## EXERCISE INPUTS

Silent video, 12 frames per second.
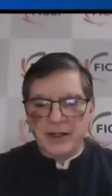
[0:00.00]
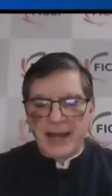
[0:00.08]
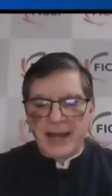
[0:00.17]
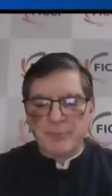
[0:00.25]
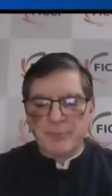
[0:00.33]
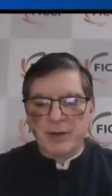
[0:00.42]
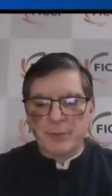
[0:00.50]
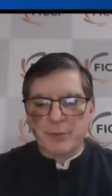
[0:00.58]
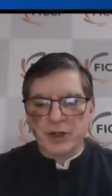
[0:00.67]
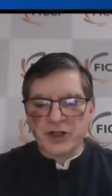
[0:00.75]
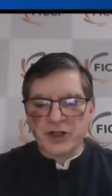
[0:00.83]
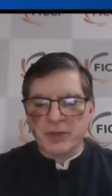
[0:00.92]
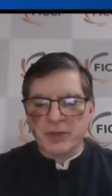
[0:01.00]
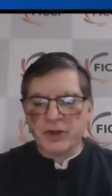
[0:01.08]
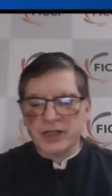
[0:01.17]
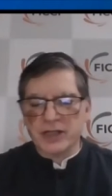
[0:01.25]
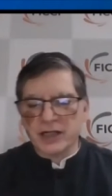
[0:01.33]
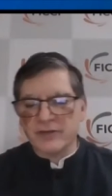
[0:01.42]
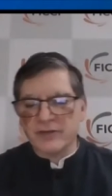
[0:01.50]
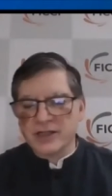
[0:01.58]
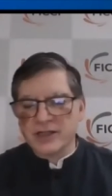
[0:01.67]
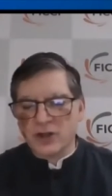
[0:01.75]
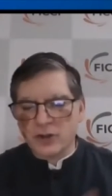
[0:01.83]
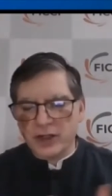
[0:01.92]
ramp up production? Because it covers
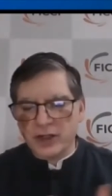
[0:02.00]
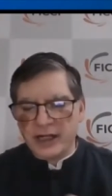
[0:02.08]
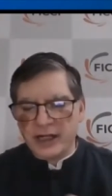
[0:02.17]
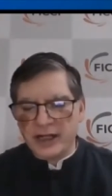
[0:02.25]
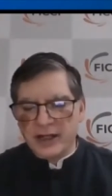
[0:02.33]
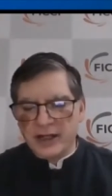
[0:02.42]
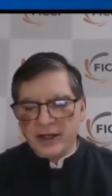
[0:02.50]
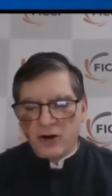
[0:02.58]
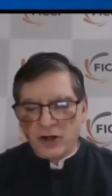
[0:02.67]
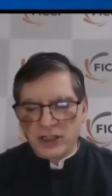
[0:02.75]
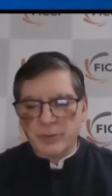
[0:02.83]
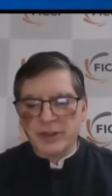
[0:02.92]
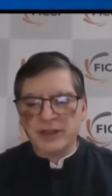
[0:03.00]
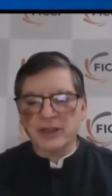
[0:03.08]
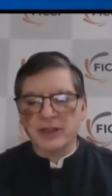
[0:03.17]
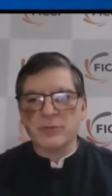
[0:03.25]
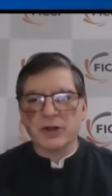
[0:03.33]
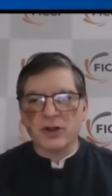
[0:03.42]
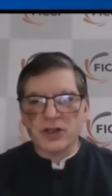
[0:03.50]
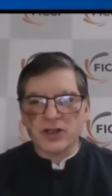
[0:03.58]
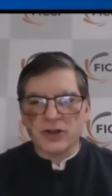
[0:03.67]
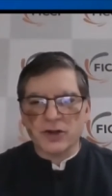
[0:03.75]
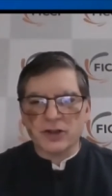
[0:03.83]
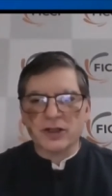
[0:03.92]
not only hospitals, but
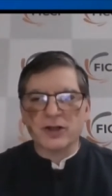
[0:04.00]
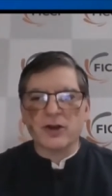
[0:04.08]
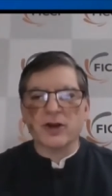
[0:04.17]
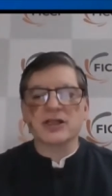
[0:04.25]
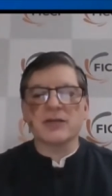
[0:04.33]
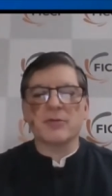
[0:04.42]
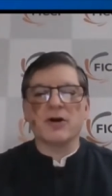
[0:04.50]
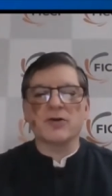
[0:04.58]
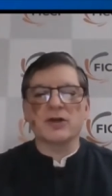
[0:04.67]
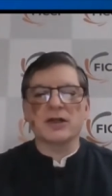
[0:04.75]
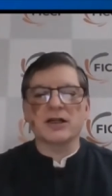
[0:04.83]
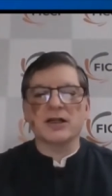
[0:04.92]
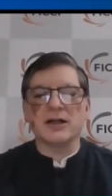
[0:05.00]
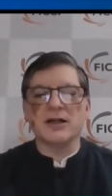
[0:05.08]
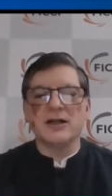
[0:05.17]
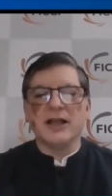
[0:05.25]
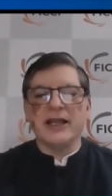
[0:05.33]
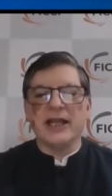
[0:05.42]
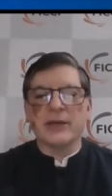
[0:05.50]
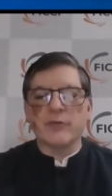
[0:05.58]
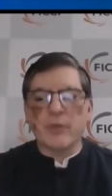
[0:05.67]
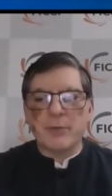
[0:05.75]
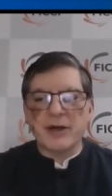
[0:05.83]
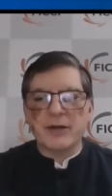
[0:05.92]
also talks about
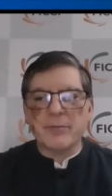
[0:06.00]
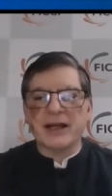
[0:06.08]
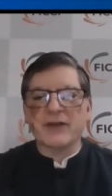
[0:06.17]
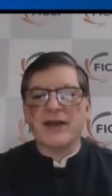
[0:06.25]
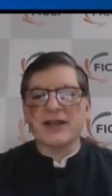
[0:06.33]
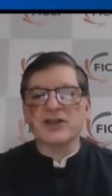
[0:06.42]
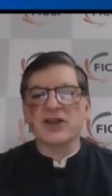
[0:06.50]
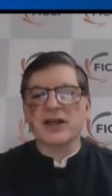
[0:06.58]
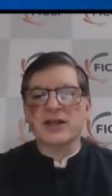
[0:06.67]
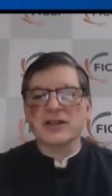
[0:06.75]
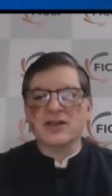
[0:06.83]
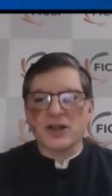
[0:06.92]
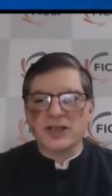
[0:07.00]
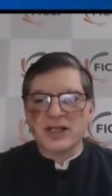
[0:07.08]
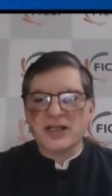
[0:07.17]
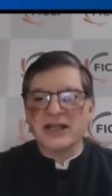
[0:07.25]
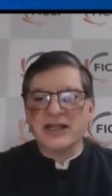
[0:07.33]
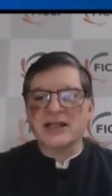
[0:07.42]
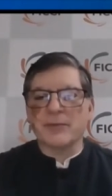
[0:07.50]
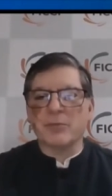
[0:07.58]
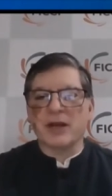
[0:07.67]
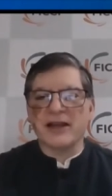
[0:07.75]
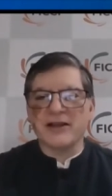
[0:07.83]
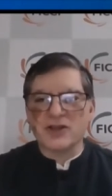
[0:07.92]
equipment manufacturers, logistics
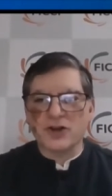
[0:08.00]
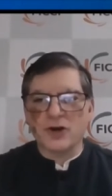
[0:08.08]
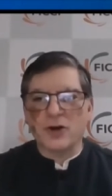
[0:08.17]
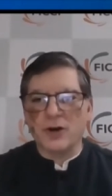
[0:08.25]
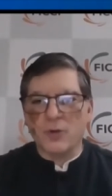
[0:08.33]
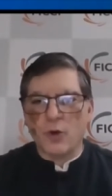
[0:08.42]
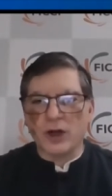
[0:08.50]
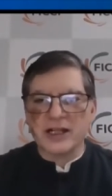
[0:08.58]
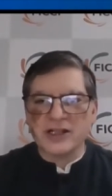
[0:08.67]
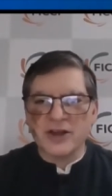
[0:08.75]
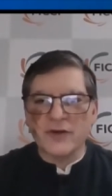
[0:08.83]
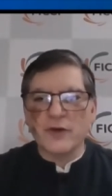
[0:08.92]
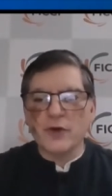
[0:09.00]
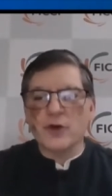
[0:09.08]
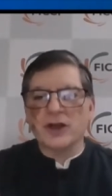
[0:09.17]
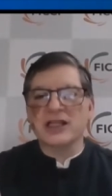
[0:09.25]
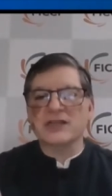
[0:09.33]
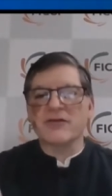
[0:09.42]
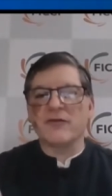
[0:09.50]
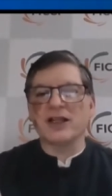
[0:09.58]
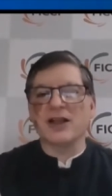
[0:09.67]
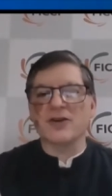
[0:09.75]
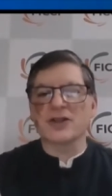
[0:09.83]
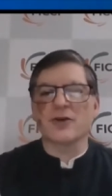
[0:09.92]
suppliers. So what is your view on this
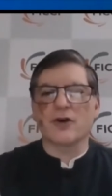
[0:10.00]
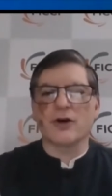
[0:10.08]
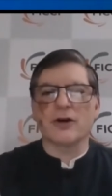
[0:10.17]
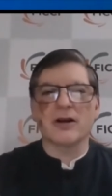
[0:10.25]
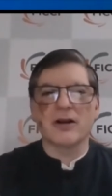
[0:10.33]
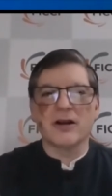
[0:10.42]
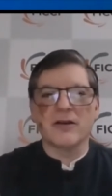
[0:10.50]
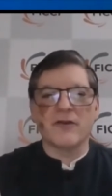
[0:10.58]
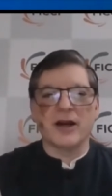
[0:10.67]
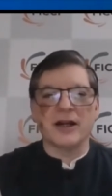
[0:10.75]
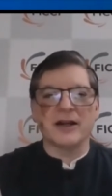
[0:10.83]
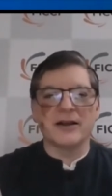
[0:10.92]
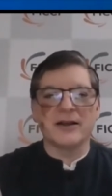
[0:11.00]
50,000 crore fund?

## WHAT YOU ARE ASKED TO DO
When you copy the records above, keep every word exact and drop the pictures.

## TASK RESULT
Silent video, 12 frames per second.
[0:00.00]
[0:00.08]
[0:00.17]
[0:00.25]
[0:00.33]
[0:00.42]
[0:00.50]
[0:00.58]
[0:00.67]
[0:00.75]
[0:00.83]
[0:00.92]
[0:01.00]
[0:01.08]
[0:01.17]
[0:01.25]
[0:01.33]
[0:01.42]
[0:01.50]
[0:01.58]
[0:01.67]
[0:01.75]
[0:01.83]
[0:01.92]
ramp up production? Because it covers
[0:02.00]
[0:02.08]
[0:02.17]
[0:02.25]
[0:02.33]
[0:02.42]
[0:02.50]
[0:02.58]
[0:02.67]
[0:02.75]
[0:02.83]
[0:02.92]
[0:03.00]
[0:03.08]
[0:03.17]
[0:03.25]
[0:03.33]
[0:03.42]
[0:03.50]
[0:03.58]
[0:03.67]
[0:03.75]
[0:03.83]
[0:03.92]
not only hospitals, but
[0:04.00]
[0:04.08]
[0:04.17]
[0:04.25]
[0:04.33]
[0:04.42]
[0:04.50]
[0:04.58]
[0:04.67]
[0:04.75]
[0:04.83]
[0:04.92]
[0:05.00]
[0:05.08]
[0:05.17]
[0:05.25]
[0:05.33]
[0:05.42]
[0:05.50]
[0:05.58]
[0:05.67]
[0:05.75]
[0:05.83]
[0:05.92]
also talks about
[0:06.00]
[0:06.08]
[0:06.17]
[0:06.25]
[0:06.33]
[0:06.42]
[0:06.50]
[0:06.58]
[0:06.67]
[0:06.75]
[0:06.83]
[0:06.92]
[0:07.00]
[0:07.08]
[0:07.17]
[0:07.25]
[0:07.33]
[0:07.42]
[0:07.50]
[0:07.58]
[0:07.67]
[0:07.75]
[0:07.83]
[0:07.92]
equipment manufacturers, logistics
[0:08.00]
[0:08.08]
[0:08.17]
[0:08.25]
[0:08.33]
[0:08.42]
[0:08.50]
[0:08.58]
[0:08.67]
[0:08.75]
[0:08.83]
[0:08.92]
[0:09.00]
[0:09.08]
[0:09.17]
[0:09.25]
[0:09.33]
[0:09.42]
[0:09.50]
[0:09.58]
[0:09.67]
[0:09.75]
[0:09.83]
[0:09.92]
suppliers. So what is your view on this
[0:10.00]
[0:10.08]
[0:10.17]
[0:10.25]
[0:10.33]
[0:10.42]
[0:10.50]
[0:10.58]
[0:10.67]
[0:10.75]
[0:10.83]
[0:10.92]
[0:11.00]
50,000 crore fund?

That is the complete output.